Material Recognition in the Wild with the Materials in Context Database
Sean Bell, Paul Upchurch, Noah Snavely, Kavita Bala
TL;DR
The paper introduces MINC, a large-scale, open dataset for material recognition in real-world images, built from OpenSurfaces and Houzz with crowdsourced annotations. It demonstrates a CNN-based workflow for patch-level material classification and extends to full-scene, per-pixel segmentation by converting CNNs to fully convolutional networks and integrating a dense CRF. Key findings show strong patch-level accuracy (up to 85.2% mean class) and competitive per-pixel segmentation (73.1% mean class) on real-world imagery, underscoring the importance of large, well-sampled data and context. MINC enables improved material recognition and segmentation and provides a foundation for future work in material attributes and joint material-object understanding.
Abstract
Recognizing materials in real-world images is a challenging task. Real-world materials have rich surface texture, geometry, lighting conditions, and clutter, which combine to make the problem particularly difficult. In this paper, we introduce a new, large-scale, open dataset of materials in the wild, the Materials in Context Database (MINC), and combine this dataset with deep learning to achieve material recognition and segmentation of images in the wild.
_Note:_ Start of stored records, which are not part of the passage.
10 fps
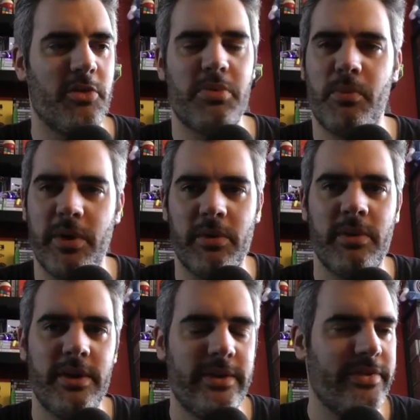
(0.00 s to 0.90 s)
in open wheel
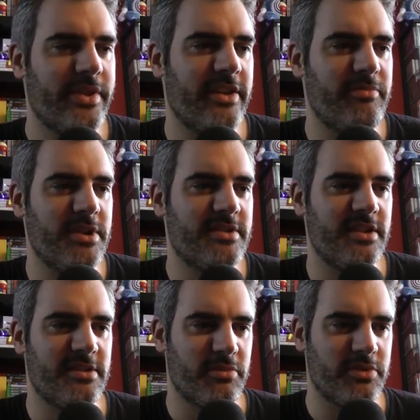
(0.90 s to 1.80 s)
they've been
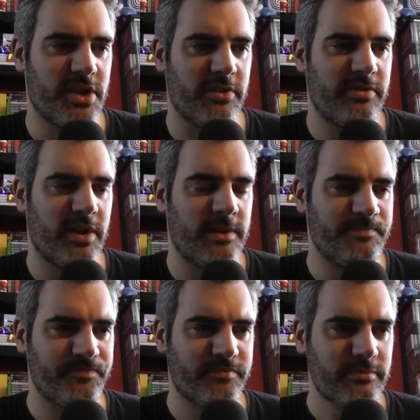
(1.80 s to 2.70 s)
sensible so far.
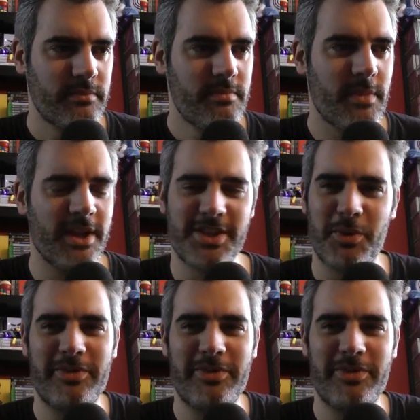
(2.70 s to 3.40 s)
So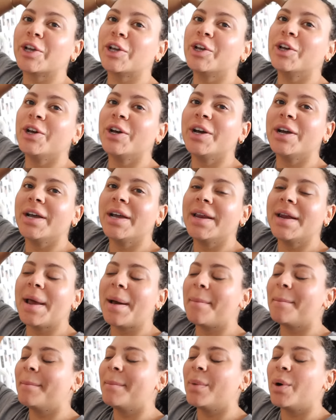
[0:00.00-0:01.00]

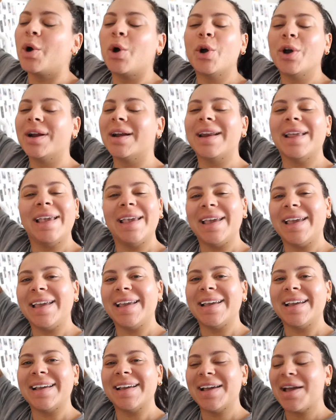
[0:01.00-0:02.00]
Good
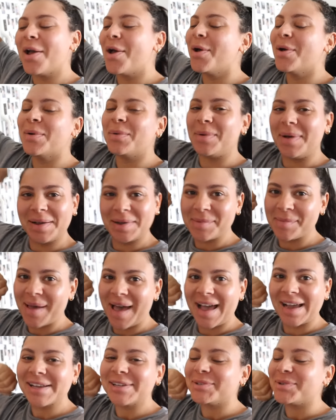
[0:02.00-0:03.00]
morning. Welcome
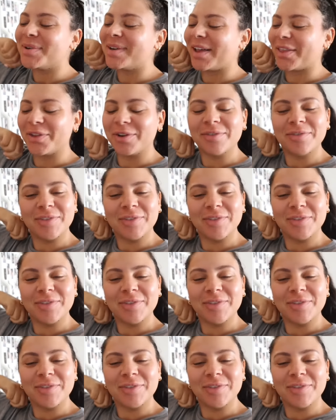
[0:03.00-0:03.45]
back to another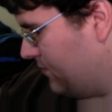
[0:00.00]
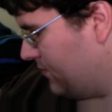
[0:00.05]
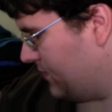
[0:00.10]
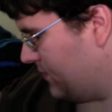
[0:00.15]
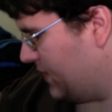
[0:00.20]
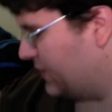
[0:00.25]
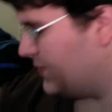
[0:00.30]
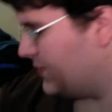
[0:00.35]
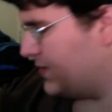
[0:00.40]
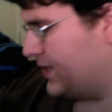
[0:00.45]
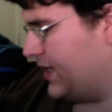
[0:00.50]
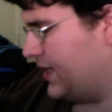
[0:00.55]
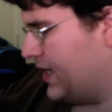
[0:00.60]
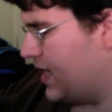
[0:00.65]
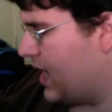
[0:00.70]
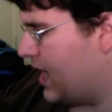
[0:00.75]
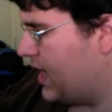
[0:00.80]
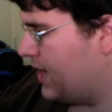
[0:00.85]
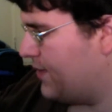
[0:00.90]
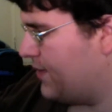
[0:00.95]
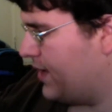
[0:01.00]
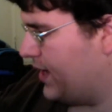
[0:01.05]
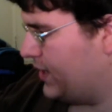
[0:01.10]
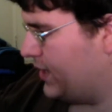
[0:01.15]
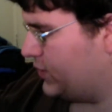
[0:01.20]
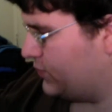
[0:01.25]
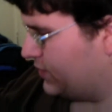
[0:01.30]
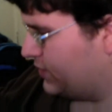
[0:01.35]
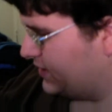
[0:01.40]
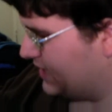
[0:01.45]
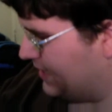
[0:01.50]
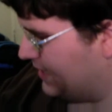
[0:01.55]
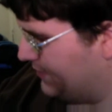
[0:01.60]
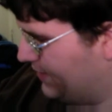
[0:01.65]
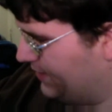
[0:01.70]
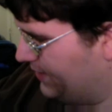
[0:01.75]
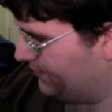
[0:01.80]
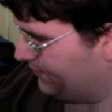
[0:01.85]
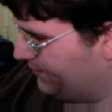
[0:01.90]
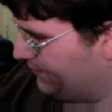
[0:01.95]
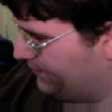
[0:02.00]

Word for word: This one's NIMH. What does that mean?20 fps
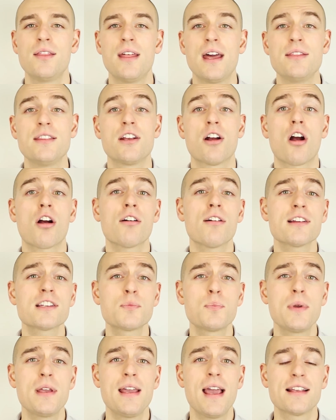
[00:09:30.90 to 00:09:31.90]
then the
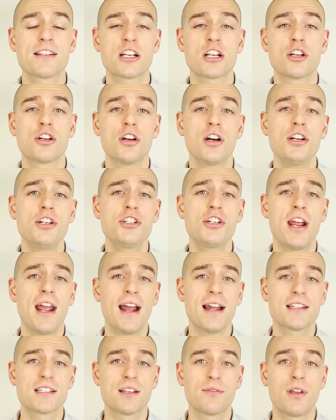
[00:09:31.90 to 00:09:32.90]
RRSP has a good
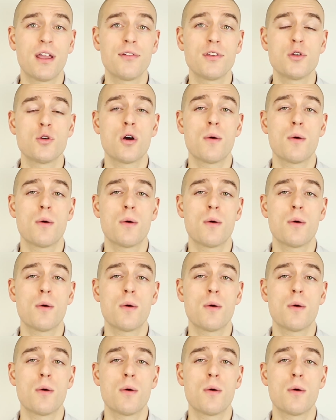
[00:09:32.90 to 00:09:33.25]
chance of giving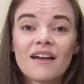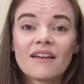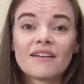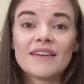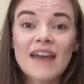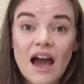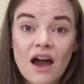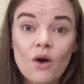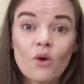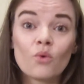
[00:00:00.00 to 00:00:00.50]

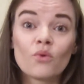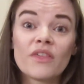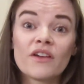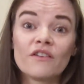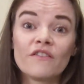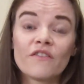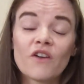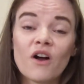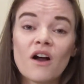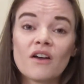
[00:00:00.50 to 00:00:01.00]
now
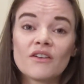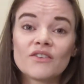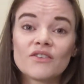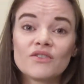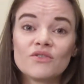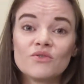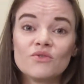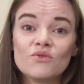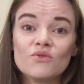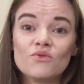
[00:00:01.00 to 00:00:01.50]
they've got
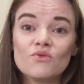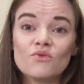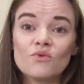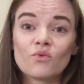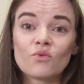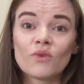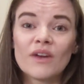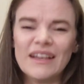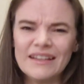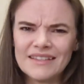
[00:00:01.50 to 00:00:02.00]
to
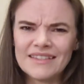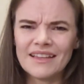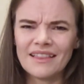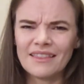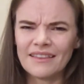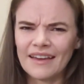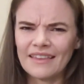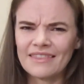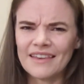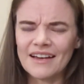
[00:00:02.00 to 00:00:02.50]

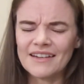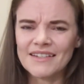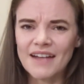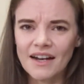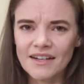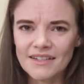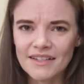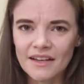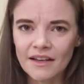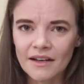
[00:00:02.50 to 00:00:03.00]
insulate that
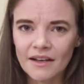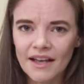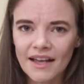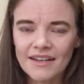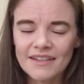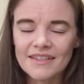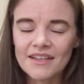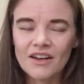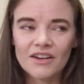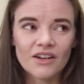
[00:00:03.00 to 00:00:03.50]
ducting,
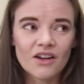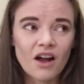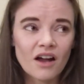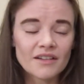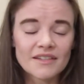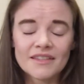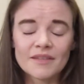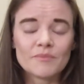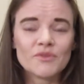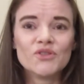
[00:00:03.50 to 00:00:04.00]
and it's gonna
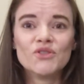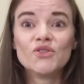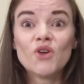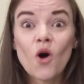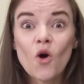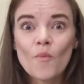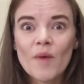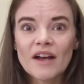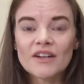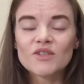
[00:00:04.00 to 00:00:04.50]
cost them
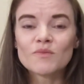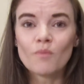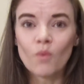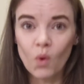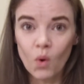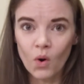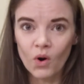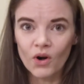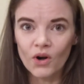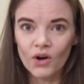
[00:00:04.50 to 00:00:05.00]
so much
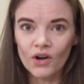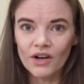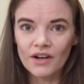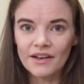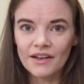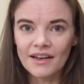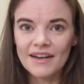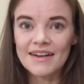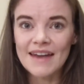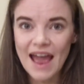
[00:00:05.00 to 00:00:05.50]
more
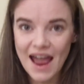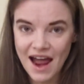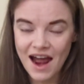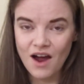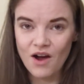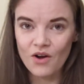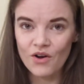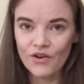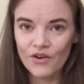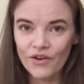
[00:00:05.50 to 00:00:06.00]

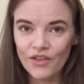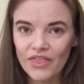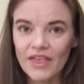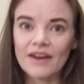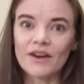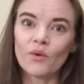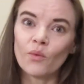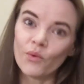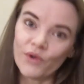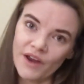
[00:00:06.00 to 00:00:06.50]
now
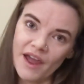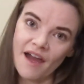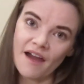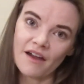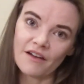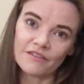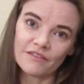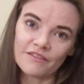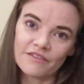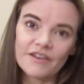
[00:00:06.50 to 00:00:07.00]
than it would
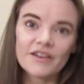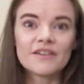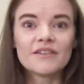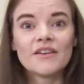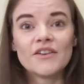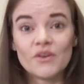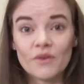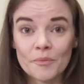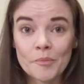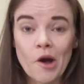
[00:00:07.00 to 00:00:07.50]
have
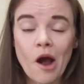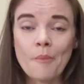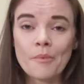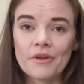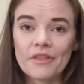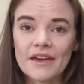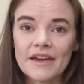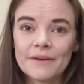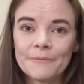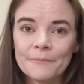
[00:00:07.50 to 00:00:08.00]
to do it
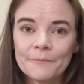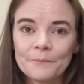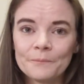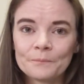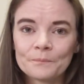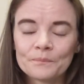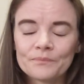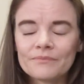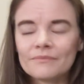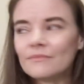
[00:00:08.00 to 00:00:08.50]
properly.
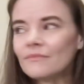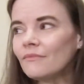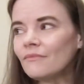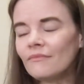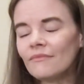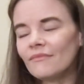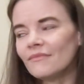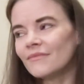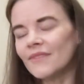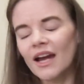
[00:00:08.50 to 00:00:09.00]

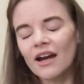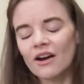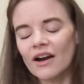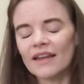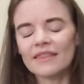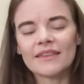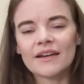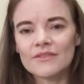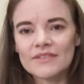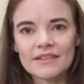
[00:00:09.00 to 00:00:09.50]
All
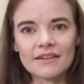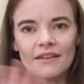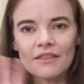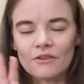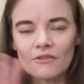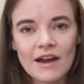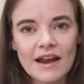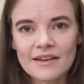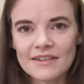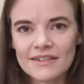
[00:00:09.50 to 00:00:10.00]
right, that was
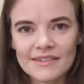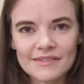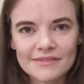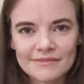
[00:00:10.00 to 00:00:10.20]
another rant.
MINC is an order of magnitude larger than previous material databases, while being more diverse and well-sampled across its 23 categories. Using MINC, we train convolutional neural networks (CNNs) for two tasks: classifying materials from patches, and simultaneous material recognition and segmentation in full images. For patch-based classification on MINC we found that the best performing CNN architectures can achieve 85.2% mean class accuracy. We convert these trained CNN classifiers into an efficient fully convolutional framework combined with a fully connected conditional random field (CRF) to predict the material at every pixel in an image, achieving 73.1% mean class accuracy. Our experiments demonstrate that having a large, well-sampled dataset such as MINC is crucial for real-world material recognition and segmentation.